§ Exercise: Write out each entry below exactly. Do not include the images.

§ Exercise materials:
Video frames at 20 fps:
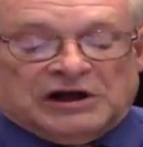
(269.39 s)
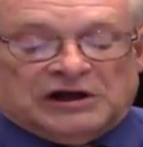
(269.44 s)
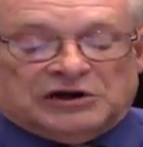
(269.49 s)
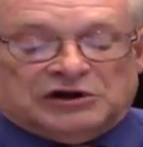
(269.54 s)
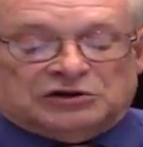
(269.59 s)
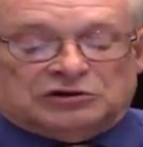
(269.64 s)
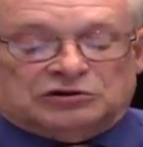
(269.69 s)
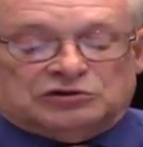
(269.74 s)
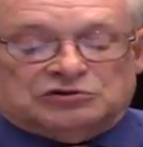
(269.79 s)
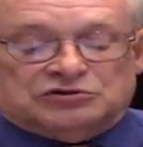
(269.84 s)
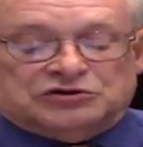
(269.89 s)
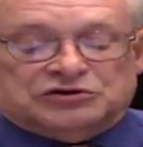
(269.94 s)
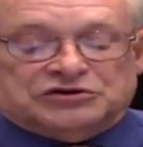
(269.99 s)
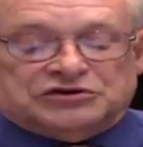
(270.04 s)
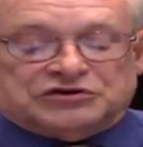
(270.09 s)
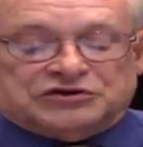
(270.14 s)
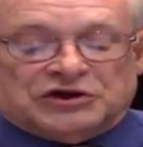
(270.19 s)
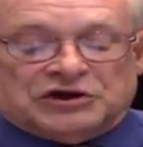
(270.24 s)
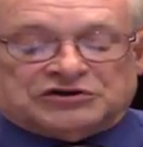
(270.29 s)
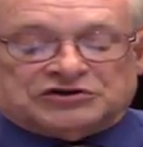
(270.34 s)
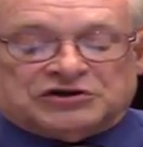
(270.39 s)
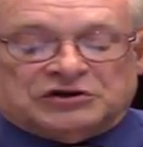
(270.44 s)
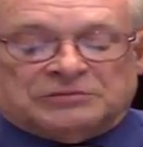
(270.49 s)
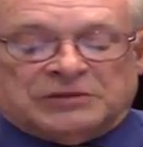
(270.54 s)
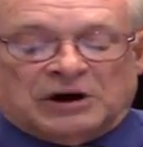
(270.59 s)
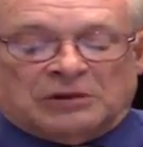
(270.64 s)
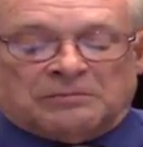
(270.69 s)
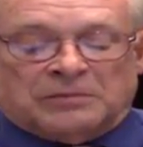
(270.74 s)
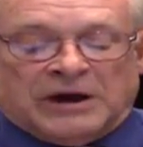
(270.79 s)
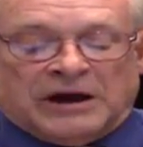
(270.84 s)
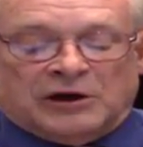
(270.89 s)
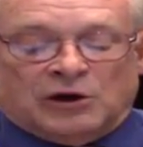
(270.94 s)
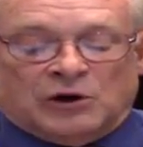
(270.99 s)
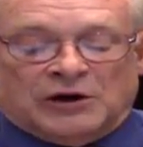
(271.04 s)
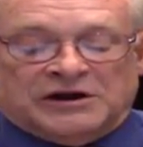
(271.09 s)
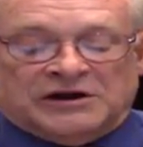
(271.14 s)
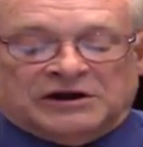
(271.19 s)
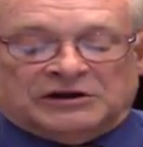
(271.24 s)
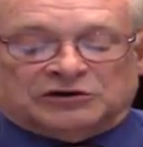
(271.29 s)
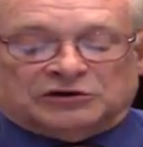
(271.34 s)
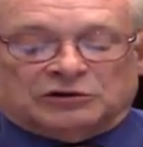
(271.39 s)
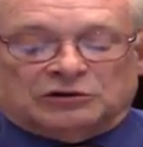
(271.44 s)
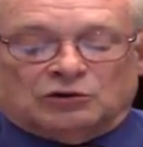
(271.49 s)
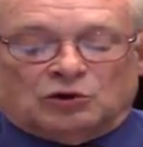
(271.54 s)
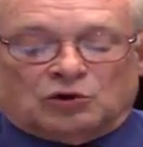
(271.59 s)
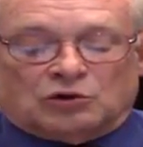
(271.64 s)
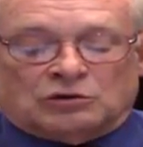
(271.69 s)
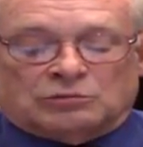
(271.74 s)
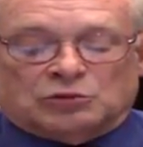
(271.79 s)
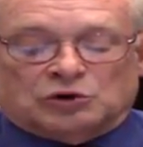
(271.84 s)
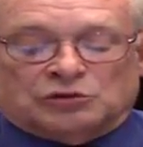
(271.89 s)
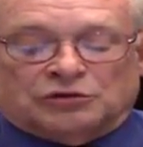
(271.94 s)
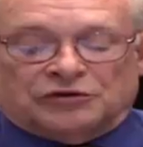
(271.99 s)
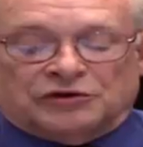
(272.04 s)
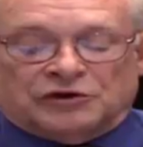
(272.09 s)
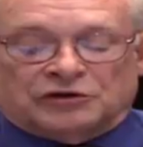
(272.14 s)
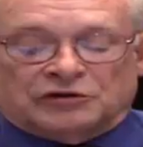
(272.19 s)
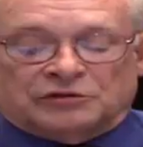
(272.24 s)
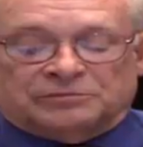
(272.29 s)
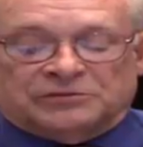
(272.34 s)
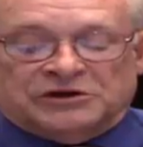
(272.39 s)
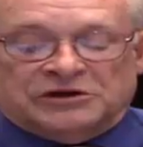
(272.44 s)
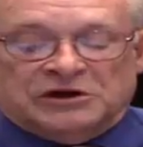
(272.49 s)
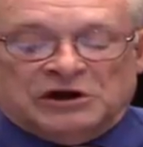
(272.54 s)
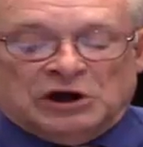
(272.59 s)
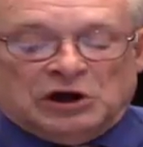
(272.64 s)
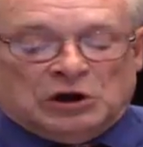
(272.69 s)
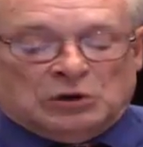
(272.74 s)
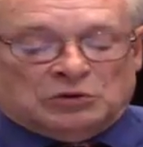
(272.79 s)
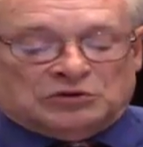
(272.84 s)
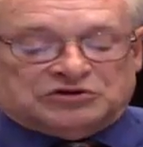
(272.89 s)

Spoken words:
It includes a discussion about bioidentical hormone therapy,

§ Problem solution:
Video frames at 20 fps:
(269.39 s)
(269.44 s)
(269.49 s)
(269.54 s)
(269.59 s)
(269.64 s)
(269.69 s)
(269.74 s)
(269.79 s)
(269.84 s)
(269.89 s)
(269.94 s)
(269.99 s)
(270.04 s)
(270.09 s)
(270.14 s)
(270.19 s)
(270.24 s)
(270.29 s)
(270.34 s)
(270.39 s)
(270.44 s)
(270.49 s)
(270.54 s)
(270.59 s)
(270.64 s)
(270.69 s)
(270.74 s)
(270.79 s)
(270.84 s)
(270.89 s)
(270.94 s)
(270.99 s)
(271.04 s)
(271.09 s)
(271.14 s)
(271.19 s)
(271.24 s)
(271.29 s)
(271.34 s)
(271.39 s)
(271.44 s)
(271.49 s)
(271.54 s)
(271.59 s)
(271.64 s)
(271.69 s)
(271.74 s)
(271.79 s)
(271.84 s)
(271.89 s)
(271.94 s)
(271.99 s)
(272.04 s)
(272.09 s)
(272.14 s)
(272.19 s)
(272.24 s)
(272.29 s)
(272.34 s)
(272.39 s)
(272.44 s)
(272.49 s)
(272.54 s)
(272.59 s)
(272.64 s)
(272.69 s)
(272.74 s)
(272.79 s)
(272.84 s)
(272.89 s)

Spoken words:
It includes a discussion about bioidentical hormone therapy,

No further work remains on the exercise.